Para entender mais sobre o que foi a Companhia de Jesus, confira a entrevista completa:
Serviço de Comunicação Social: Em linhas gerais, o que foi a Companhia de Jesus?
Leonardo Gonçalves Silva: A Companhia de Jesus foi uma ordem religiosa católica fundada em 15 de agosto de 1534 por Inácio de Loyola e seis colegas, então estudantes em Paris. Inácio desejava ter uma experiência religiosa, então ele e seus companheiros fizeram votos religiosos e se colocaram à disposição do papa Paulo III. O mesmo papa aprovou a ordem em 1540, e a partir de então eles tiveram uma expansão bastante rápida: com menos de um século de fundação, os jesuítas – como passaram a ser chamados – já estavam praticamente em todos os territórios então conhecidos. Mesmo que atuassem em atividades religiosas, como quaisquer outros padres, os jesuítas se destacaram especialmente em dois campos: na educação e nas missões estrangeiras. Por terem um admirável sistema de organização interna, e por obedecer a uma disciplina quase militar, eles foram essenciais na defesa e propagação dos ideais católicos no período da Contrarreforma, além de terem atuado diretamente no projeto colonial das monarquias portuguesa e espanhola.

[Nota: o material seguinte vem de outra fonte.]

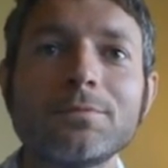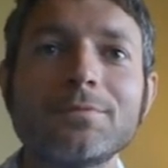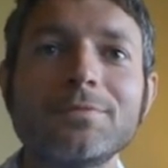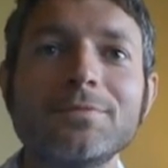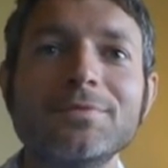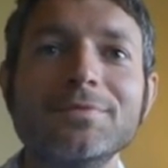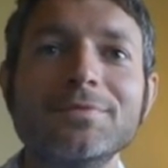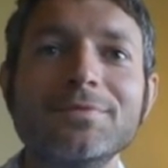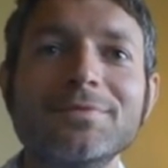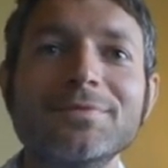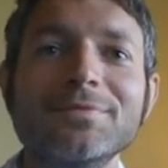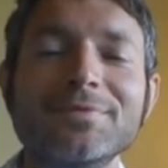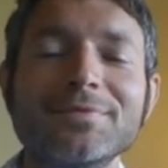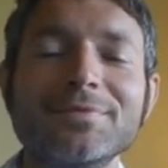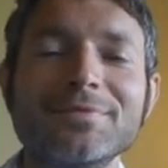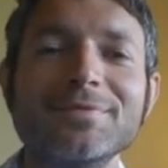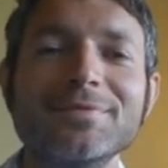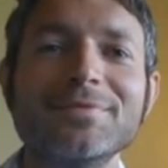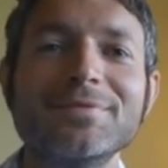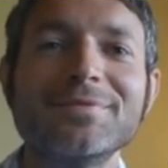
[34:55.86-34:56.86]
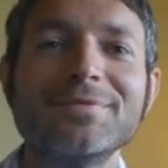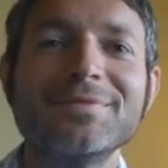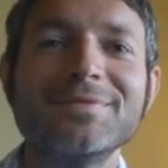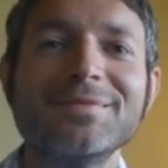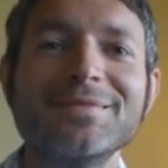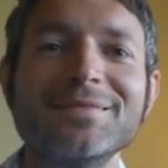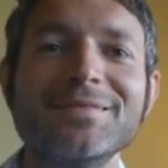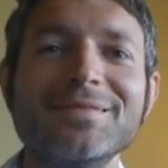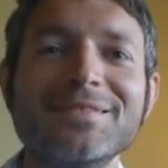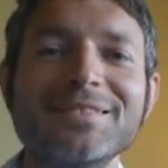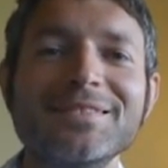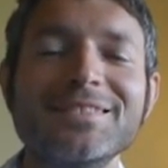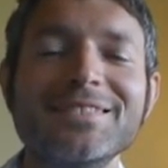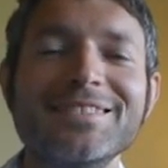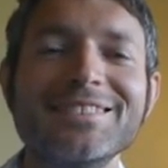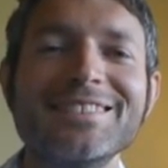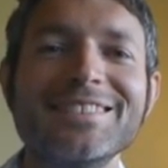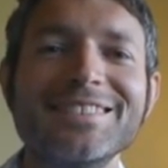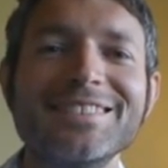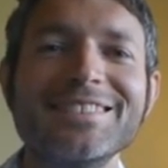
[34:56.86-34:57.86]

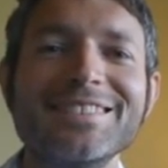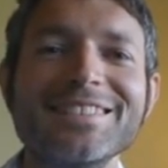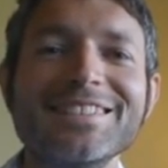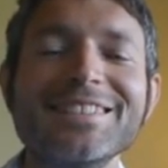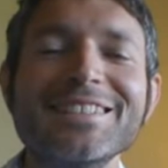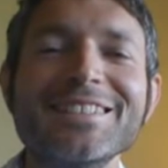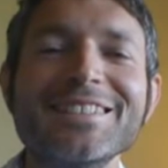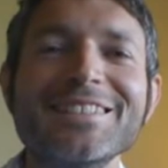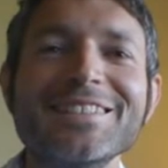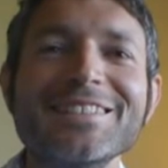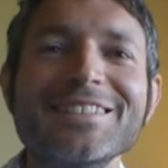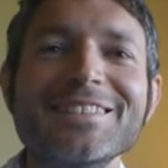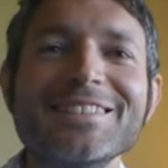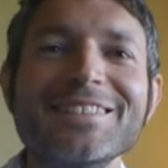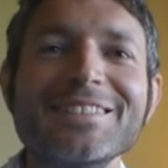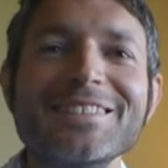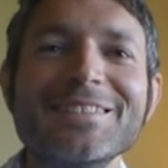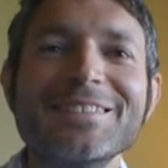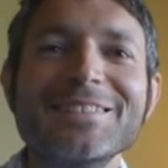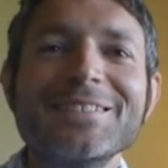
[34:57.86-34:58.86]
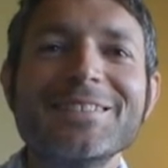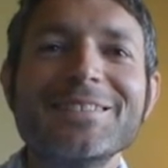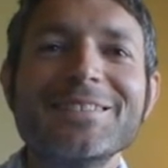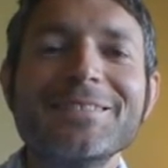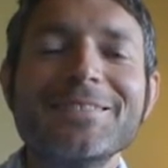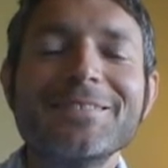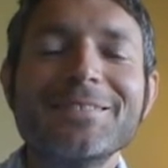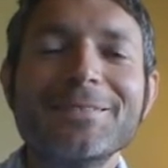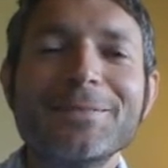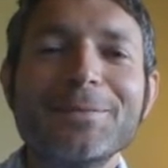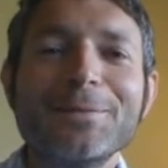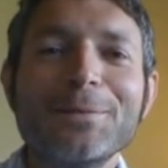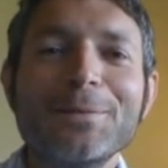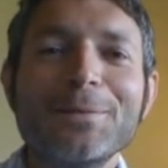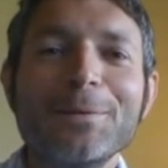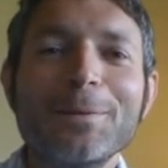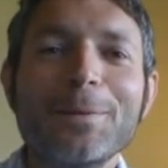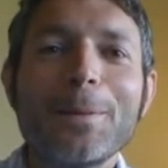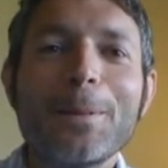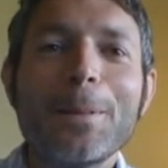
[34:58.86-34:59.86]

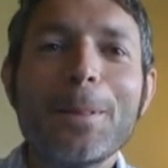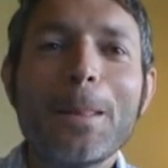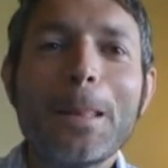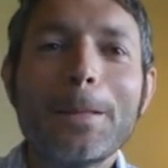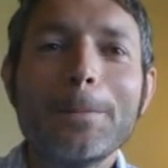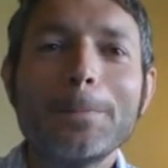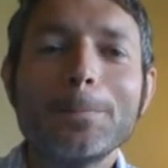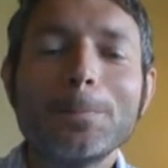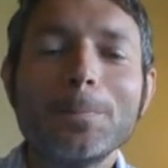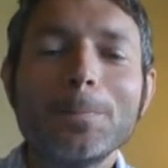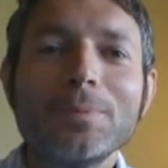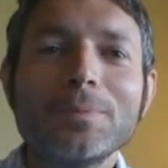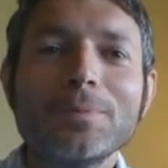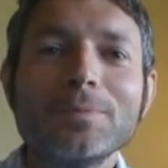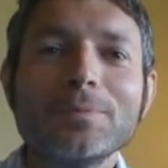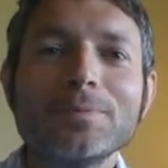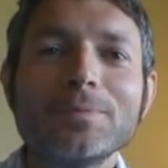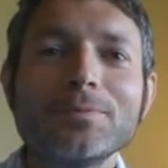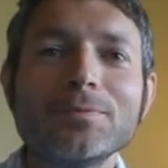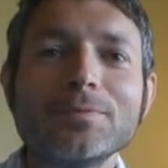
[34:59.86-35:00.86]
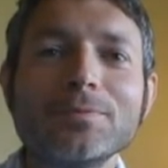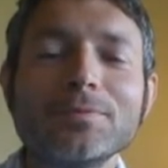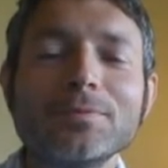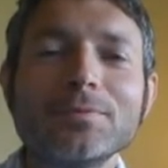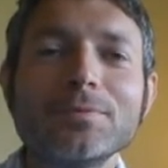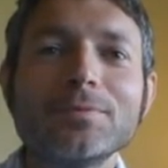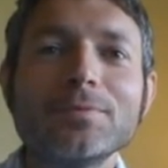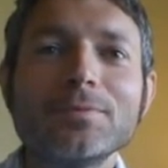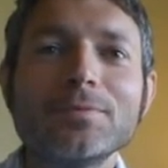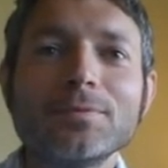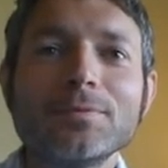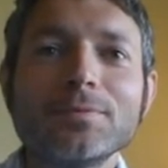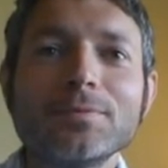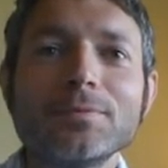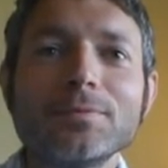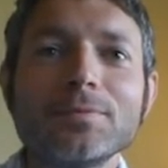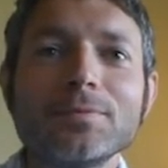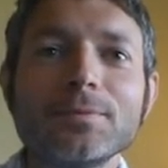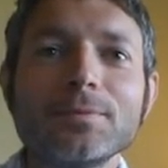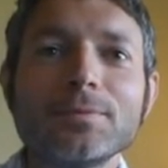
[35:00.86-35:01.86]

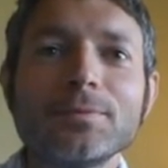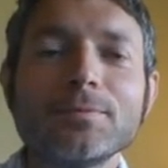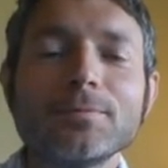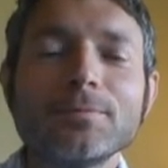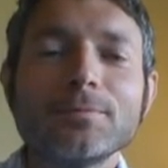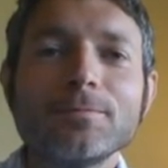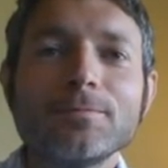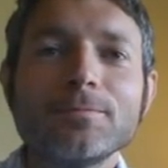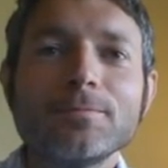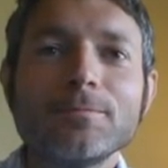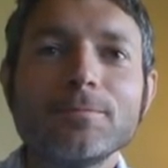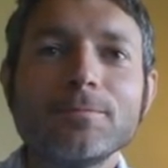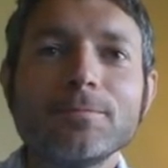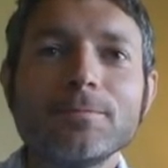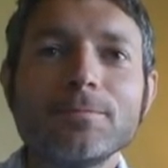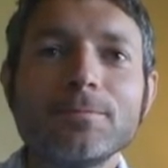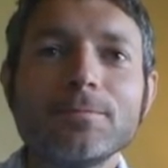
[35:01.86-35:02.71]
This person isn't speaking.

Serviço de Comunicação Social: Na sua opinião, a catequização jesuíta contribuiu com o enfraquecimento das culturas indígenas brasileiras?

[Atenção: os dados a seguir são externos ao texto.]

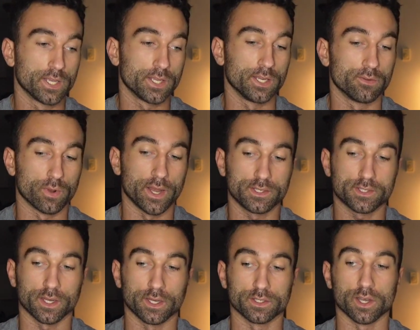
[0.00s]

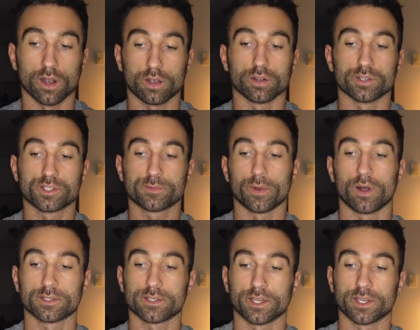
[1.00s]
erasing darker spots,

Leonardo Gonçalves Silva: Mais do que responder “sim” ou “não” para essa pergunta, é necessário entender o contexto histórico em que a Companhia de Jesus estava inserida. Não se pode ver o trabalho dos jesuítas de forma isolada ou autônoma. É importante compreender os jesuítas como uma engrenagem que fazia parte de dois sistemas muito maiores e poderosos: a Igreja católica e a colonização europeia, mesmo que em determinados momentos a Companhia tenha enfrentado problemas com ambos. Os jesuítas chegaram ao Brasil em 1549, e os dois sistemas tinham interesses em seu trabalho, pois ao mesmo tempo em que os indígenas eram catequizados, recebendo religião e educação cristãs, eles acabavam sendo “domesticados” (do ponto de vista do colonizador) e deixavam aquelas práticas que tanto escandalizavam os europeus e principalmente os padres, como a nudez e os rituais antropofágicos. Por outro lado, os jesuítas se mostraram grandes opositores da escravização indígena, além de terem dado contribuições para o estudo de suas línguas – a primeira gramática do tupi foi de autoria do padre José de Anchieta. Deste modo, é certo que o trabalho missionário dos jesuítas contribuiu para que os povos indígenas tivessem as suas culturas e identidades enfraquecidas e apagadas, mas penso que seja mais adequado afirmar que o sistema colonial como um todo proporcionou esse enfraquecimento, sendo a Companhia apenas uma das diversas peças desse sistema.
Serviço de Comunicação Social: Por que é importante entender o processo de catequização durante o Brasil Colônia? De que forma isso repercute atualmente?
Leonardo Gonçalves Silva: A catequização, como parte do projeto colonial português, marcou o que seria um dos traços mais marcantes da sociedade brasileira por vários séculos: a identificação da maior parte da população com o cristianismo católico e a presença da religião no espaço público, o que ocorre até os dias atuais, mesmo que com uma intensidade muito menor do que em décadas anteriores. Como conhecer o passado é uma das chaves para a compreensão do tempo presente, até para que os erros do passado não sejam repetidos, é importante pensar como as religiões ainda são relevantes na formação dos indivíduos e das sociedades, sendo imprescindível o respeito às diversas manifestações religiosas e ao direito de cada pessoa de professar ou não uma crença, o que não ocorreu naqueles primórdios da colonização.
Leonardo Gonçalves Silva é doutorando em História Social pela FFLCH. No mestrado realizou pesquisa sobre os primeiros documentos normativos da escrita epistolar da Companhia de Jesus (século XVI), e o modo como tais normas influenciavam na construção da informação nas cartas dos religiosos.